The reservoir and the surrounding woodlands are both Sites of Special Scientific Interest. The western end of the reservoir is the most vegetated. Fringing vegetation includes shore-weed (Littorella uniflora) and amphibious bistort (Persicaria amphibia), and such sedges as bottle sedge (Carex rostrata) and bladder sedge (Carex vesicaria), as well as taller stands of bulrush (Typha latifolia) and common spike-rush (Eleocharis palustris). Bladder sedge is rare in the county, only having been recorded at two other sites.

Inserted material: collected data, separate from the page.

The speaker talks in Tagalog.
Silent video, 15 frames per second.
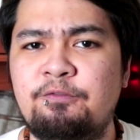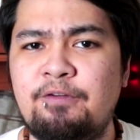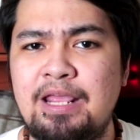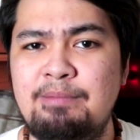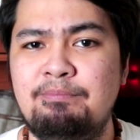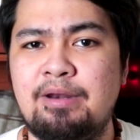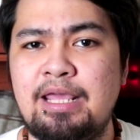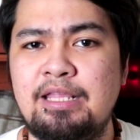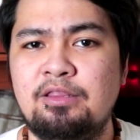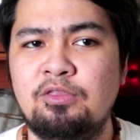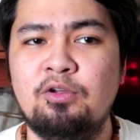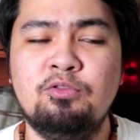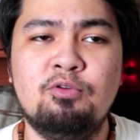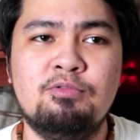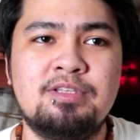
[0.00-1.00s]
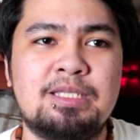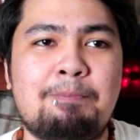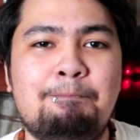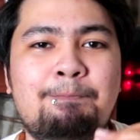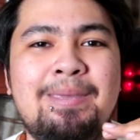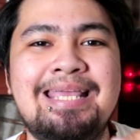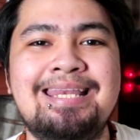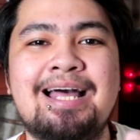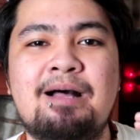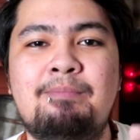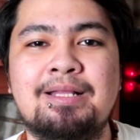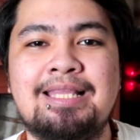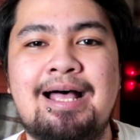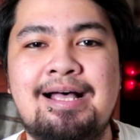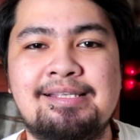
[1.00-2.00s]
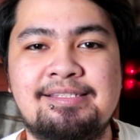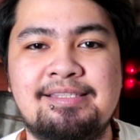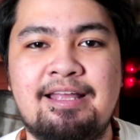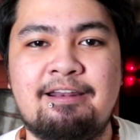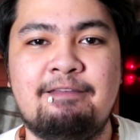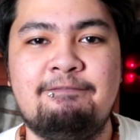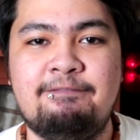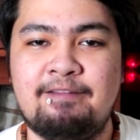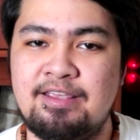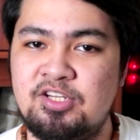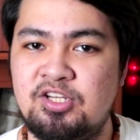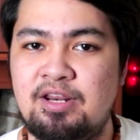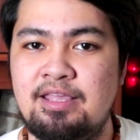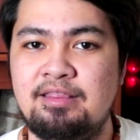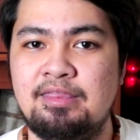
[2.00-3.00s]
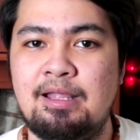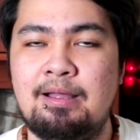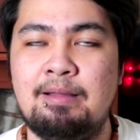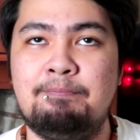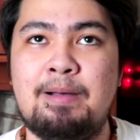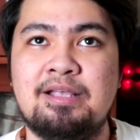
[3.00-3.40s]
frame rate no doon sa pinakamataas na refresh rate na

The reservoir is now home to a growing population of red kites.

The reservoir is visited by large numbers of migrating and overwintering wading birds and waterfowl. The most significant of these is the goosander, with up to 2% of the British population overwintering here. Others include wigeon, teal, pochard, shelduck, shoveler, ruddy duck, goldeneye, greylag goose, dunlin and green sandpiper, while mallard and tufted duck are present all year round, as are curlew, redshank and common sandpiper.

There are 25 geocaches around Eccup Reservoir, making it a popular place with walkers. A circular walk of about 5 mi around the reservoir is possible.